## Data Wrangling: Clean, Transform, Merge, Reshape 
##### - Much of the programming work in data analysis and modeling is spent in data preparation.
##### - That is, data loading, cleaning, transforming, and rearranging.
##### - This is discussed and demonstrated below.

In [2]:
# Importing the necessary libraries 

import pandas as pd 
import numpy as np 

### Performing DataFrame Merges

In [None]:
# Creating Pandas DataFrames 

df1 = pd.DataFrame(
    np.arange(12).reshape(4,3),
    index=list("abcd")
)

df2 = pd.DataFrame(
    np.arange(9).reshape(3,3),
    index=list("abc")
)

In [None]:
# In the below operating, the merging will take place on the overallaping column names 
# as the keys.
# It is, however, good practice to specify the column names where merging will take place

pd.merge(df1, df2)

In [None]:
data_1 = pd.DataFrame(
    {
        'key': ['b', 'b', 'a', 'c', 'a', 'a', 'b'],
        "data": range(7)
    }
)

data_2 = pd.DataFrame(
    {
        'key': ['a', 'b', 'd'],
        "data": range(3)
    }
)

data_2

In [None]:
data_1

In [None]:
pd.merge(data_1, data_2, on="key")

In [None]:
# Creating a Population DataFrame 

df1 = pd.DataFrame({
    "Country": ["America", "Indonesia", "France"],
    "Location": ["New York", "Jakarta", "Paris"],
    "Population": [738100, 575030, 183305]
})

df2 = pd.DataFrame({
    "Country": ["America", "America", "Indonesia", "India", "France", "Greece"],
    "Location": ["New York", "Chicago", "Jakarta", "Mumbai", "Paris", "Yunani"],
    "Income": [1000, 1500, 1400, 1100, 900, 1200]
})

df1

In [None]:
df2

In [None]:
# Specifying the merge column as the key

pd.merge(df1, df2, on="Country")

##### - In a case where the merge columns are different in each DataFrame, 
#####   you can specify them as parameters separately

In [None]:
# Specifying the merge columns seperately as paramters 

pd.merge(df1, df2, left_on="Country", right_on="Country")

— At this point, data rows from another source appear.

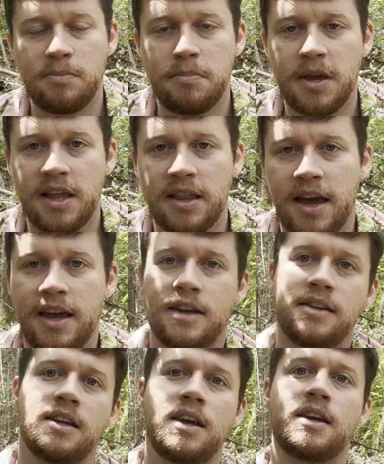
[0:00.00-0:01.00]
in bee
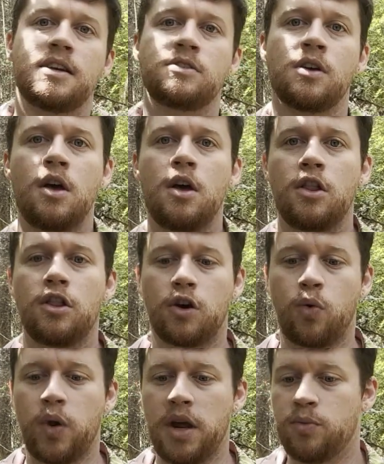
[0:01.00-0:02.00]
land is the
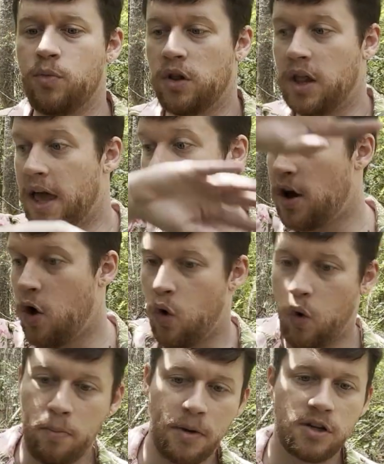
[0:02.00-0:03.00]
queen will lay a
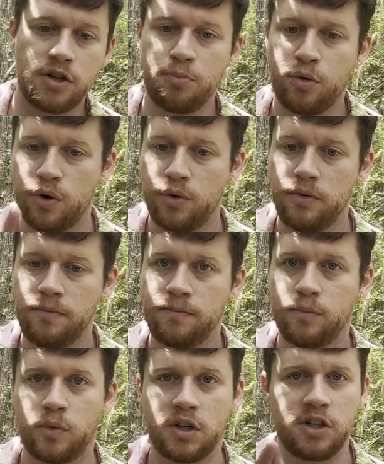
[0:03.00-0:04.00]
whole bunch of brood,
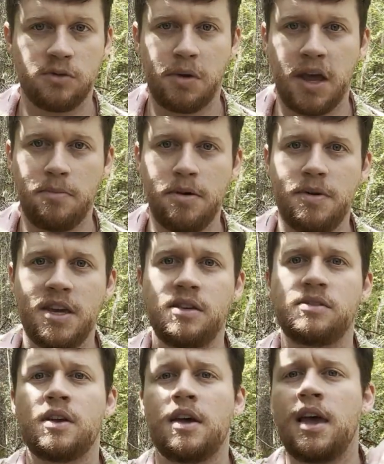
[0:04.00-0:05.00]
which is baby
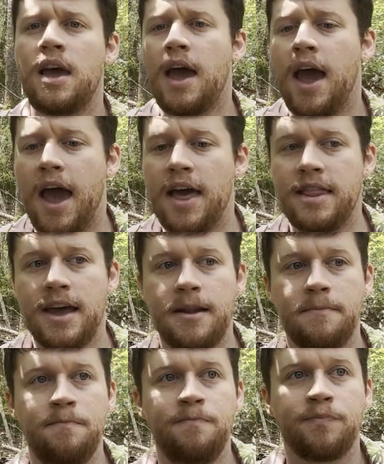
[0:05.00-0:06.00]
bees, and
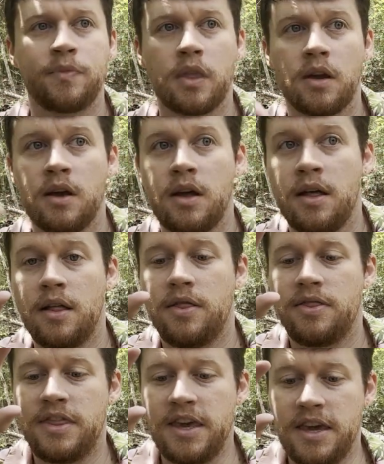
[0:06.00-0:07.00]
then
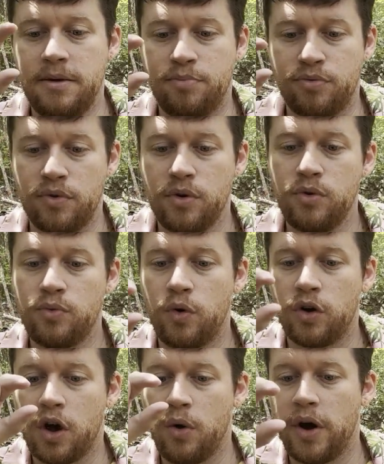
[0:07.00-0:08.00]
the brood will
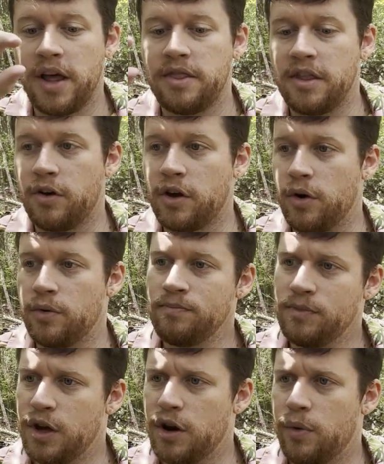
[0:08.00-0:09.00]
go in, they'll go,
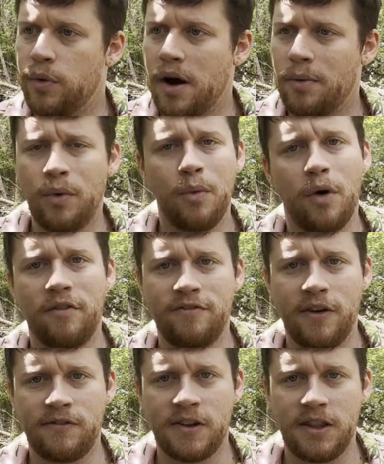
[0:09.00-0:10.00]
you know what, we want
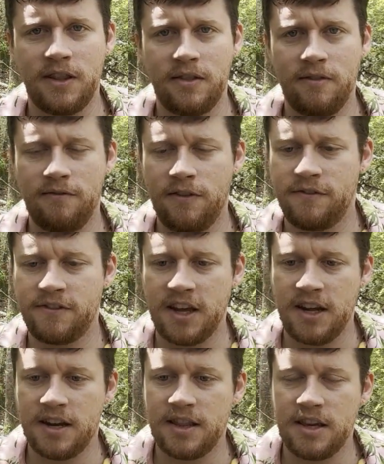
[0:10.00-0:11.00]

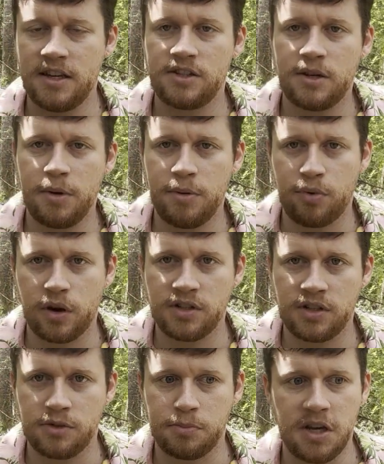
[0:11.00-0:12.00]
15 of these to be
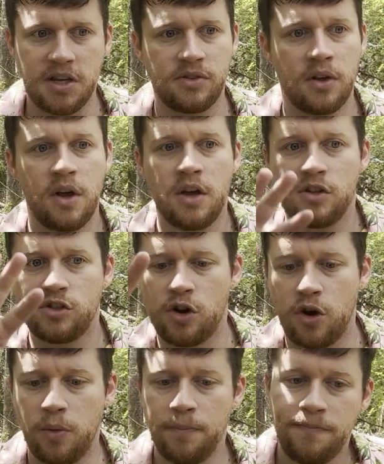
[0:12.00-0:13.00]
princess bees.
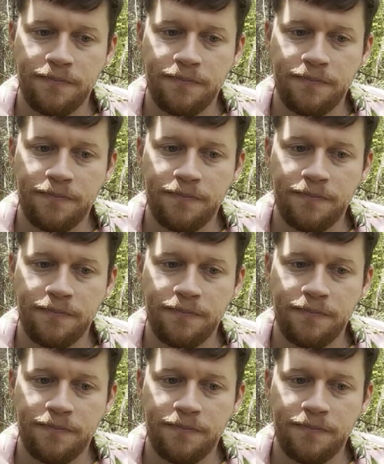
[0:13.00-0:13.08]
So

##### By default, merge will performs an "inner" join. 
##### However, you can specify the type of join that you want to achieve as with databases "outer", "inner", "left", or "right" joins.
##### - Check out the examples below 

In [None]:
# Performing a left join

pd.merge(df1, df2, right_on="Country", left_on="Country", how="left")

In [None]:
# Performing a right join 

results = pd.merge(df1, df2, right_on="Country", left_on="Country", how="right")
results

### Understanding apply(), applymap(), and map()
___________
### 1). apply()
##### This method is defined for both pandas Series and DataFrame.
##### It allows us to apply functions and alter values along a specific axis. The default axis is columns.

In [4]:
# Importing the titanic dataset 

dataset = pd.read_csv("titanic.csv")
dataset.head(5)


Unnamed: 0,PassengerId,Survived,Pclass,Name,Sex,Age,SibSp,Parch,Ticket,Fare,Cabin,Embarked
0,1,0,3,"Braund, Mr. Owen Harris",male,22.0,1,0,A/5 21171,7.25,,S
1,2,1,1,"Cumings, Mrs. John Bradley (Florence Briggs Th...",female,38.0,1,0,PC 17599,71.2833,C85,C
2,3,1,3,"Heikkinen, Miss. Laina",female,26.0,0,0,STON/O2. 3101282,7.925,,S
3,4,1,1,"Futrelle, Mrs. Jacques Heath (Lily May Peel)",female,35.0,1,0,113803,53.1,C123,S
4,5,0,3,"Allen, Mr. William Henry",male,35.0,0,0,373450,8.05,,S


In [None]:
# Applying a function that categorizes the passanges based on thier age.
# Then we create a new column for the same 

# Categorizes passengers according to thier age
def age_categorizer(age: int):
    if age < 18:
        return "Child"
    elif age >= 18 and age <= 35: 
        return "Youth"
    else:
        return "Senior Citizen"

# Creating a new col with age_category as a label
dataset["age_category"] = dataset.Age.apply(age_categorizer)
dataset.head(10)

### 2). map()
#### - This method is defined for Pandas Series objects. 
#### - It is used to substitute values in a Series object using a function, dictionary, or another Series object

In [None]:
# Using map() to map gender values to numerical values 
# that is, 0 for male and 1 for female 

def gender_mapping(gender: str): # The function for mapping gender
    return 0 if gender == "male" else 1

dataset["gender_map"] = dataset.Sex.map(gender_mapping)
dataset.head(10)

In [None]:
# We can also use a dictionary to map gender values to numerical values 

mapping_dict = {
    "male": 0,
    "female": 1
}

dataset.Sex.map(mapping_dict)

## Understanding Grouping and Sorting
##### - Grouping our data is very important as it allows us to perform some operations to these data 

In [None]:
dataset.head(5)

In [None]:
# Grouping the data based on Sex and finding the mean

# The average age of a remale = 27.91 
# The average age of a male = 30.72

dataset.groupby("Sex").Age.mean()



In [None]:
# Grouping the data based on age categorization, that is, Youth, Child, or Senior Citizen 
# Then getting the average age of each category 

# The average age of a Child is 9 yrs
# The average age of a Youth is 26 yrs 
# The average age of Senior Citizen is 46 yrs, haha.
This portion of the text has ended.